That's not what I see. The contact that makes him fall is outside the box. He's already falling outside the box.
But there is contact that would reasonably impede a player that continues into the box (Tavares pretty much sitting on Elanga at the end of it). If you want to call it two separate infringements or one continuous is up to you, but the outcome is a penalty irrespective of which one you choose. If he had pushed Elanga outside the box so that he lost his balance and the kicked him inside the box then surely the kick would have been punishable too? Otherwise you could just foul someone outside the box and then when they fall you can do whatever you want with them even if it constitutes a foul, yeah?

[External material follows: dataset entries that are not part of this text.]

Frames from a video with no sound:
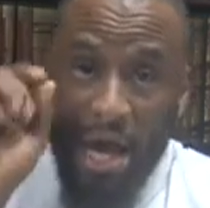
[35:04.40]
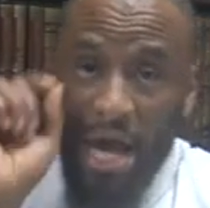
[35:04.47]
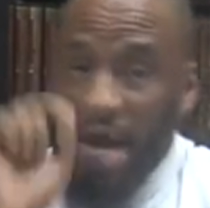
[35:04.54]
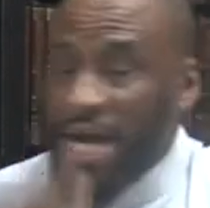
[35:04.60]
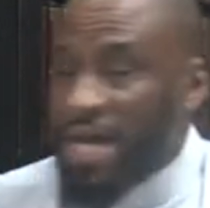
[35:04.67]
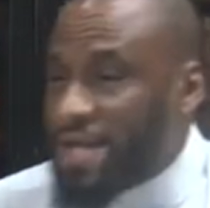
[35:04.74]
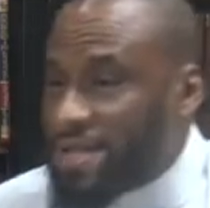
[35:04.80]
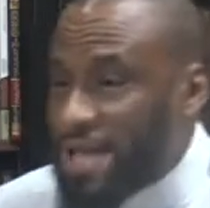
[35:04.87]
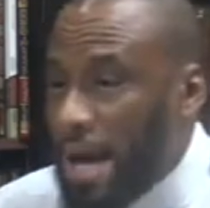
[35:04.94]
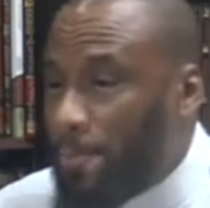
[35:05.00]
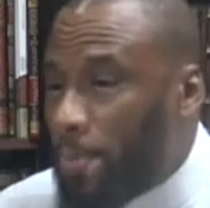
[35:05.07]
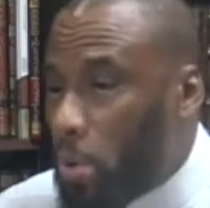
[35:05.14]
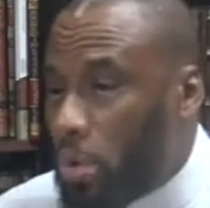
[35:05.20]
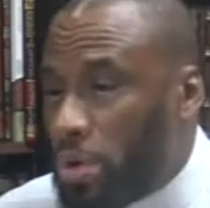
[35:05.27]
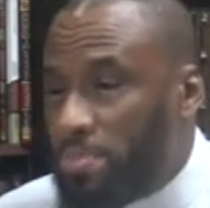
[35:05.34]
An
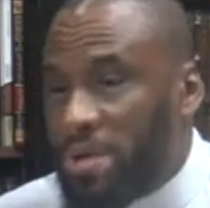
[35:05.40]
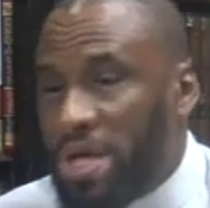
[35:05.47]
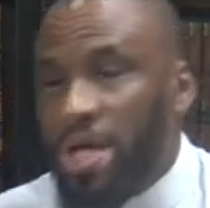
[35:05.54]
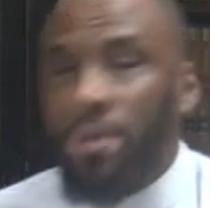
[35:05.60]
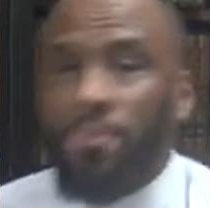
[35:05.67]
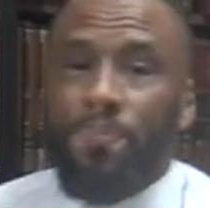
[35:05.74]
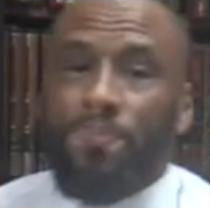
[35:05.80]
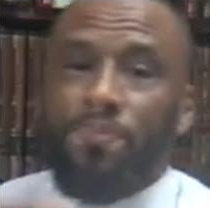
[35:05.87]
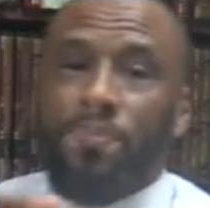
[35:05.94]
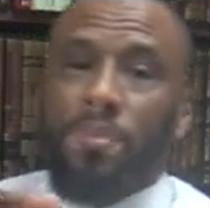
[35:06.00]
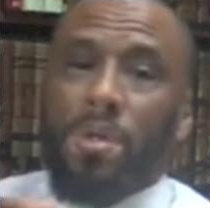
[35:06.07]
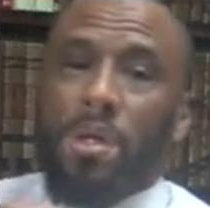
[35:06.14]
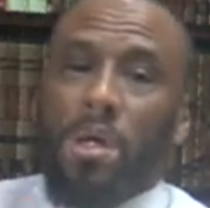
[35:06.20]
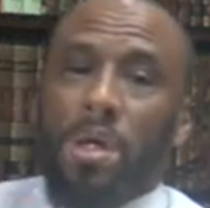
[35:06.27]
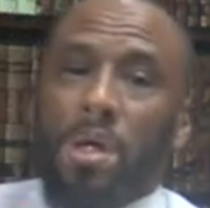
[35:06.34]
example would be
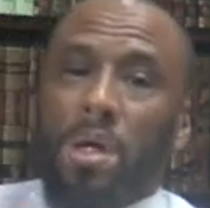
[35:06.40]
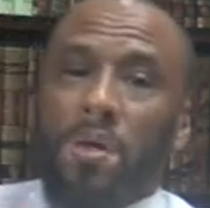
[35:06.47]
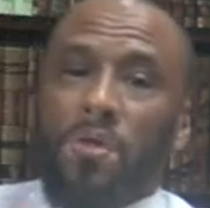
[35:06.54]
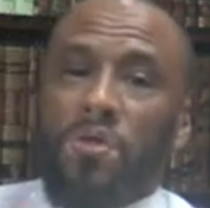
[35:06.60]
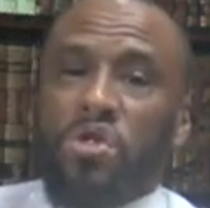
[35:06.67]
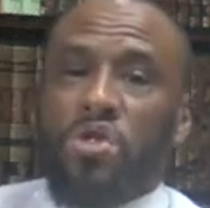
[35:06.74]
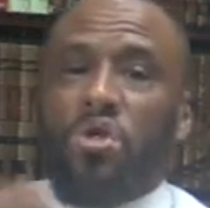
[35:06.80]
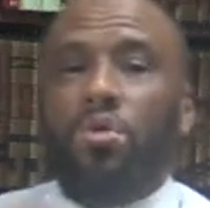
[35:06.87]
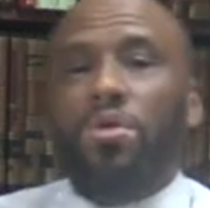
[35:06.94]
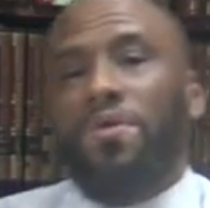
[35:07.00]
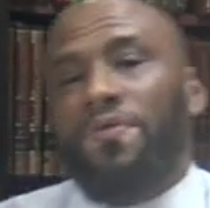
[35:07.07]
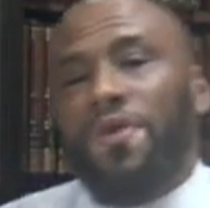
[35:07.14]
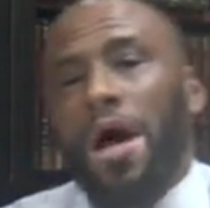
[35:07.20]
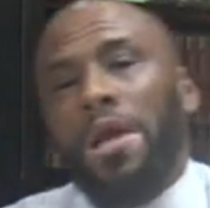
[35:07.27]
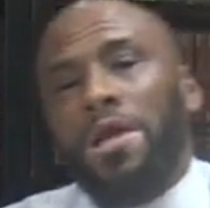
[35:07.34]
the
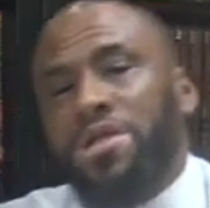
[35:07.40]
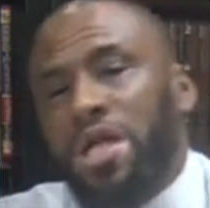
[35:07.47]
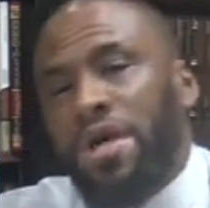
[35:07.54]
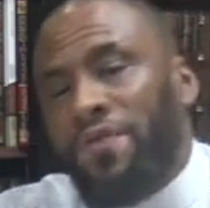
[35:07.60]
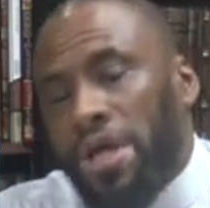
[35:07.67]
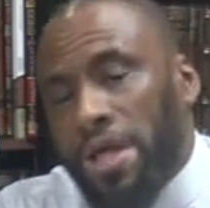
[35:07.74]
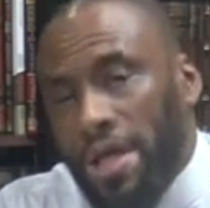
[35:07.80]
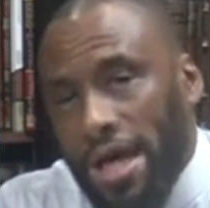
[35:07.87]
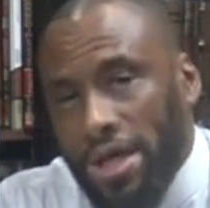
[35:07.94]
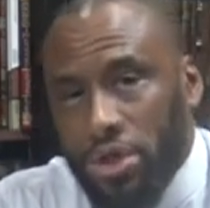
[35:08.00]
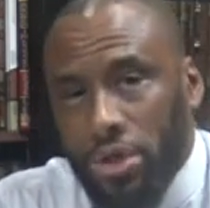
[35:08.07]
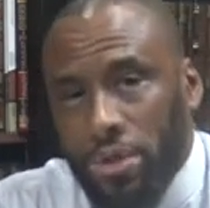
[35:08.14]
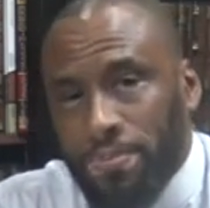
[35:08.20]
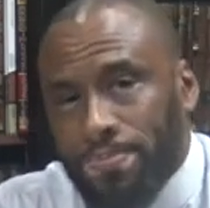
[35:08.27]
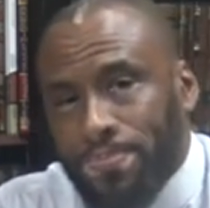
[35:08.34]
student of knowledge giving a
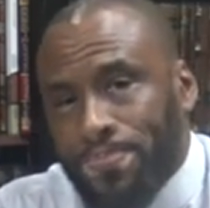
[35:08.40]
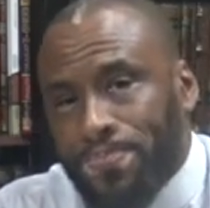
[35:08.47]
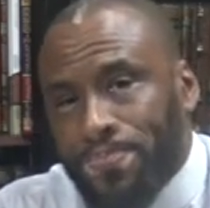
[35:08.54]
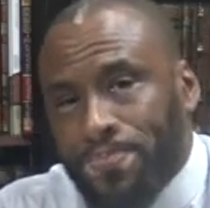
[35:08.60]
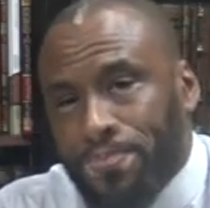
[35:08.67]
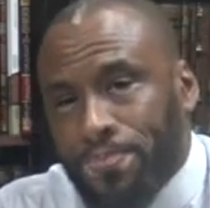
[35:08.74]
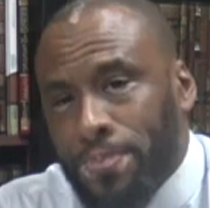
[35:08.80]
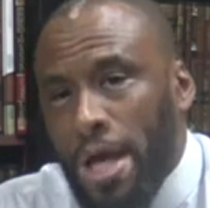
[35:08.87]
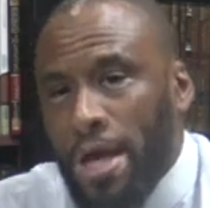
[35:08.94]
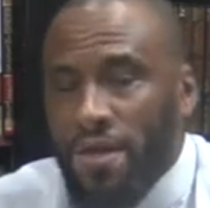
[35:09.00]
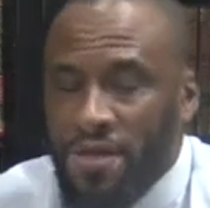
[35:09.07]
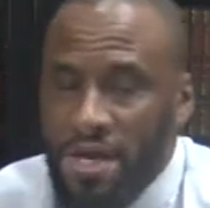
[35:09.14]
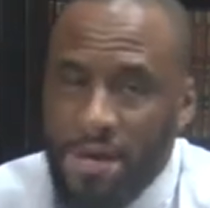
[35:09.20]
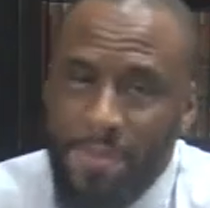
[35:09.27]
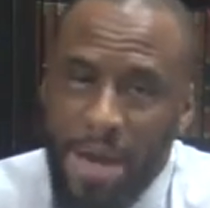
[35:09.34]
lecture,
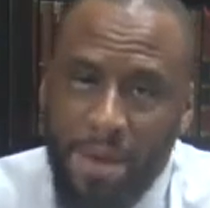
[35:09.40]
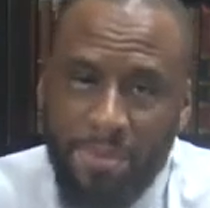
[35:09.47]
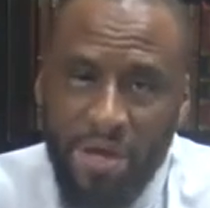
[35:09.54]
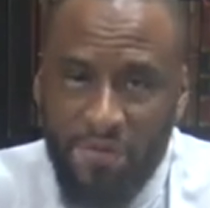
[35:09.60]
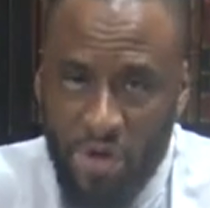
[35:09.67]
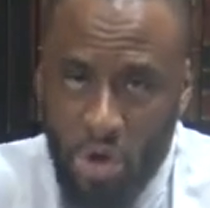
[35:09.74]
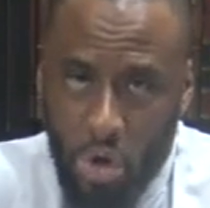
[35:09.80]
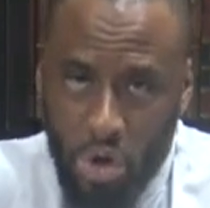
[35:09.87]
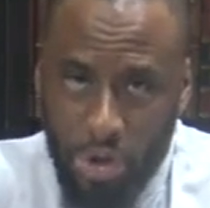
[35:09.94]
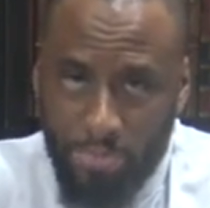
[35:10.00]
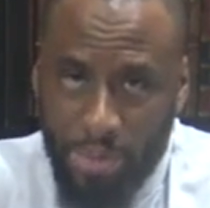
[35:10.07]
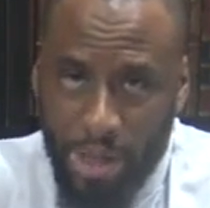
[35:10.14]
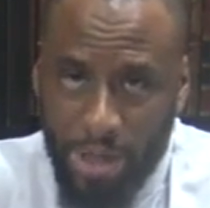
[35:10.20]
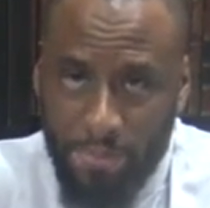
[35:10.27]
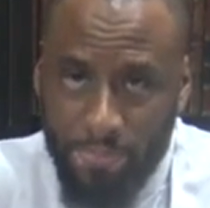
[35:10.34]
the imam giving a
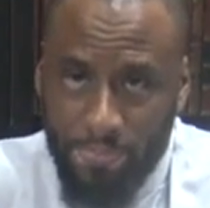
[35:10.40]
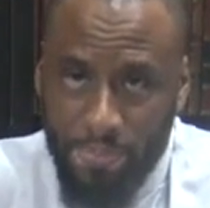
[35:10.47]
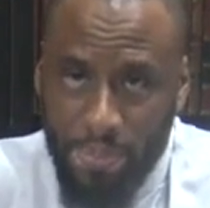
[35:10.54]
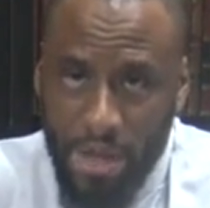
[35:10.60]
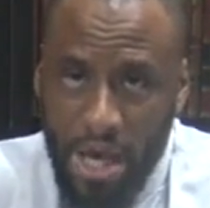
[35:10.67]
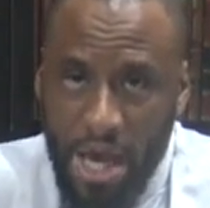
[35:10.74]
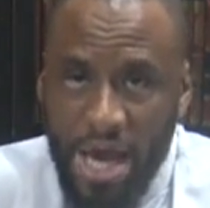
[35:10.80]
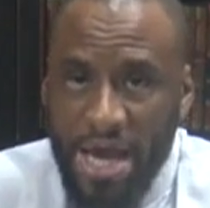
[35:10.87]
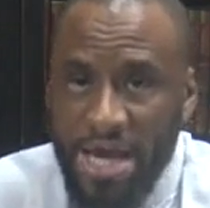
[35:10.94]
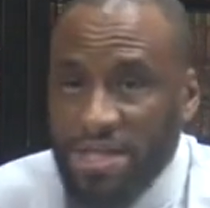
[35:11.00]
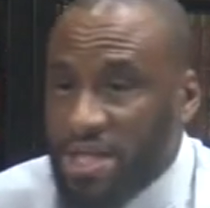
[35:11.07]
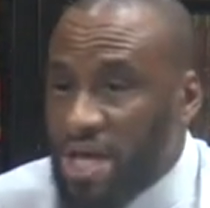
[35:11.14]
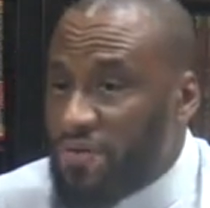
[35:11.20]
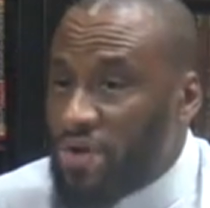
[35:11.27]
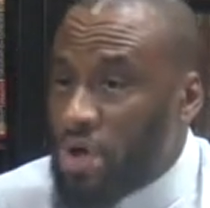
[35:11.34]
khutbah.
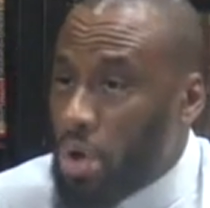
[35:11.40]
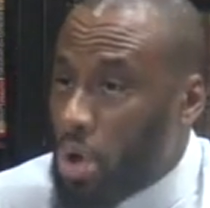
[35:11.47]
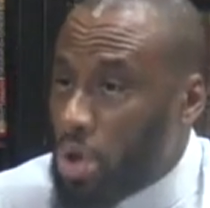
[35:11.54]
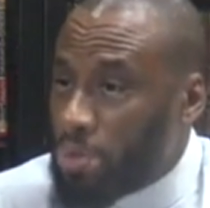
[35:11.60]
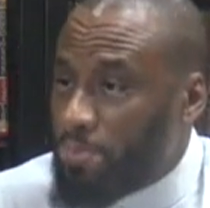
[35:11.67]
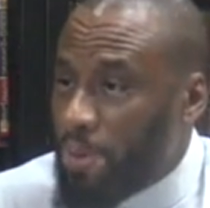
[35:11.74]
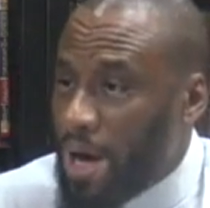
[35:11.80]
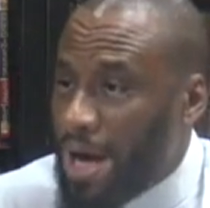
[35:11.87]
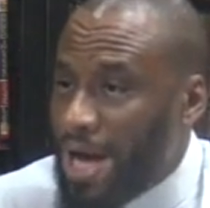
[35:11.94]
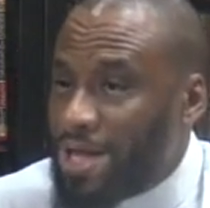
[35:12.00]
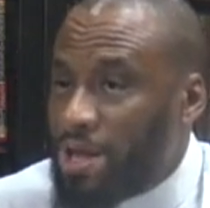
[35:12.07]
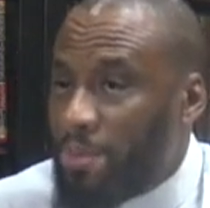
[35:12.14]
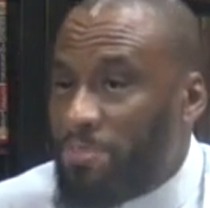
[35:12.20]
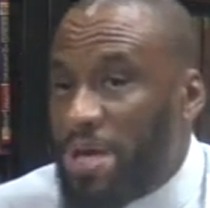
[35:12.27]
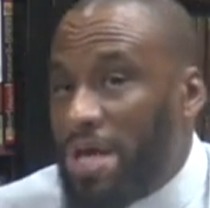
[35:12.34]
He's given a khutbah
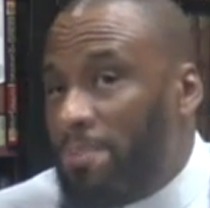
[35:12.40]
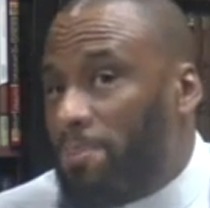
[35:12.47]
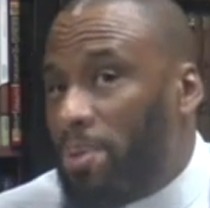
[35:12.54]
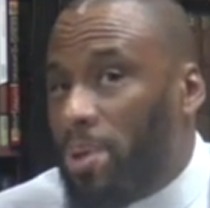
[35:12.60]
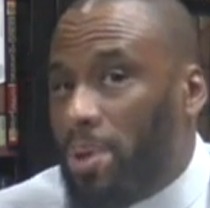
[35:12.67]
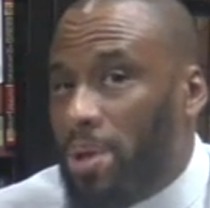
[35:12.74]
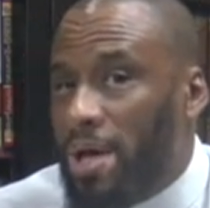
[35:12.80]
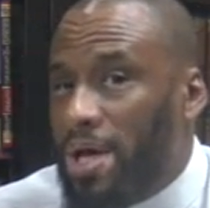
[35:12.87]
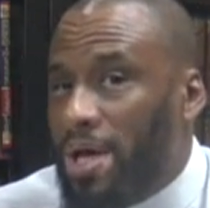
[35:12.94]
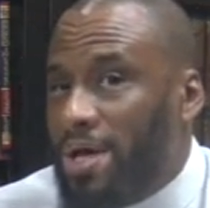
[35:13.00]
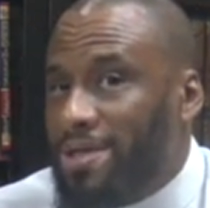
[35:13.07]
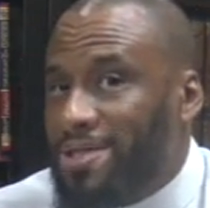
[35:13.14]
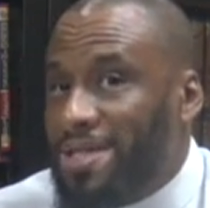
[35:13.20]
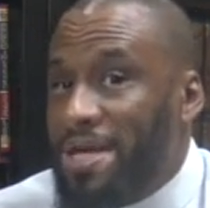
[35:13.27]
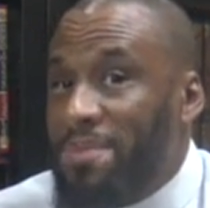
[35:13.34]
and the people
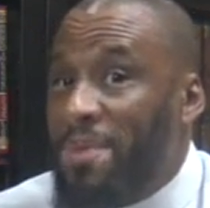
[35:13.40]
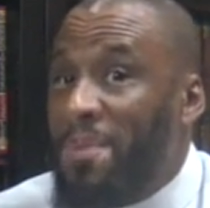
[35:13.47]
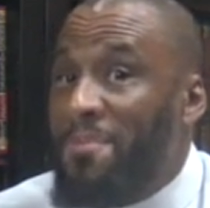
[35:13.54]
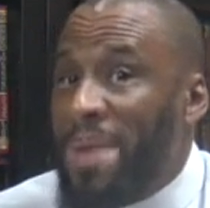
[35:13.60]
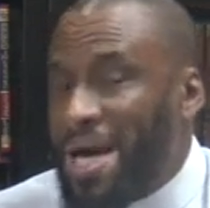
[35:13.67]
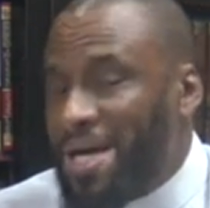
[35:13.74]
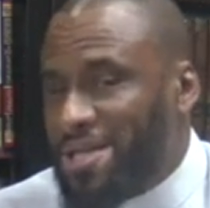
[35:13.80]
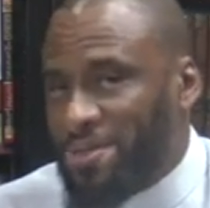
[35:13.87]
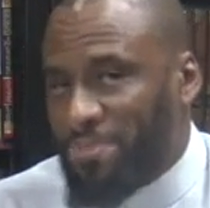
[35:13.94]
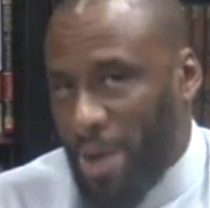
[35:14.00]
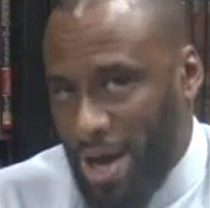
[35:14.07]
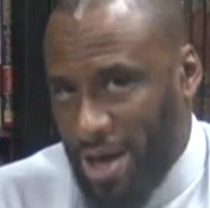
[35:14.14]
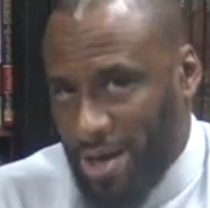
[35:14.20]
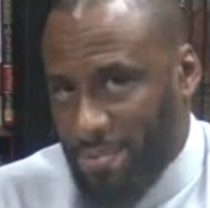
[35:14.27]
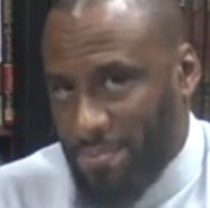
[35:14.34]
seem amazed
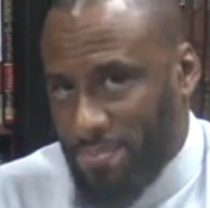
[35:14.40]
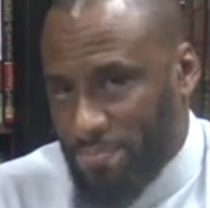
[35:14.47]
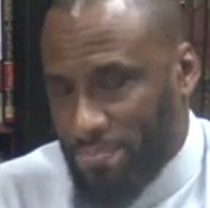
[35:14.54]
by him.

Regardless of whether you think that particular incident is a foul or not, it’s pretty obvious and suspect that that foul, the handball penalty on Cedric where he is crawling and scooping the ball out of the box, the first potential foul on Elanga and Xhaka’s goal were given much less attention than when Arsenal had a VAR incident that could possibly go for them which resulted in a three minute review. It’s almost as if the clear and obvious bar became lower because the goal that resulted was offside, as if the offside is something that the referee should compensate for. That should be the story here, not whether one specific foul was inside or outside the box. It seemed like they were using every little opportunity to call clear and obvious in arsenals favour, and the arbitrarity (is that a word?) with which the guys sitting hidden away in the VAR room enforce that threshold is bordering on corruption.
Edit: I forgot the two-minute VAR review on the penalty we actually got. I mean, why the hell would you spend so long on the most obvious penalty ever if not to try to find something to overturn it? I mean, as soon as you saw that the ball hit his hand in that position above the head it should’ve been obvious that the clear and obvious threshold would never be met, yet we got, what, 10-15 replays of it?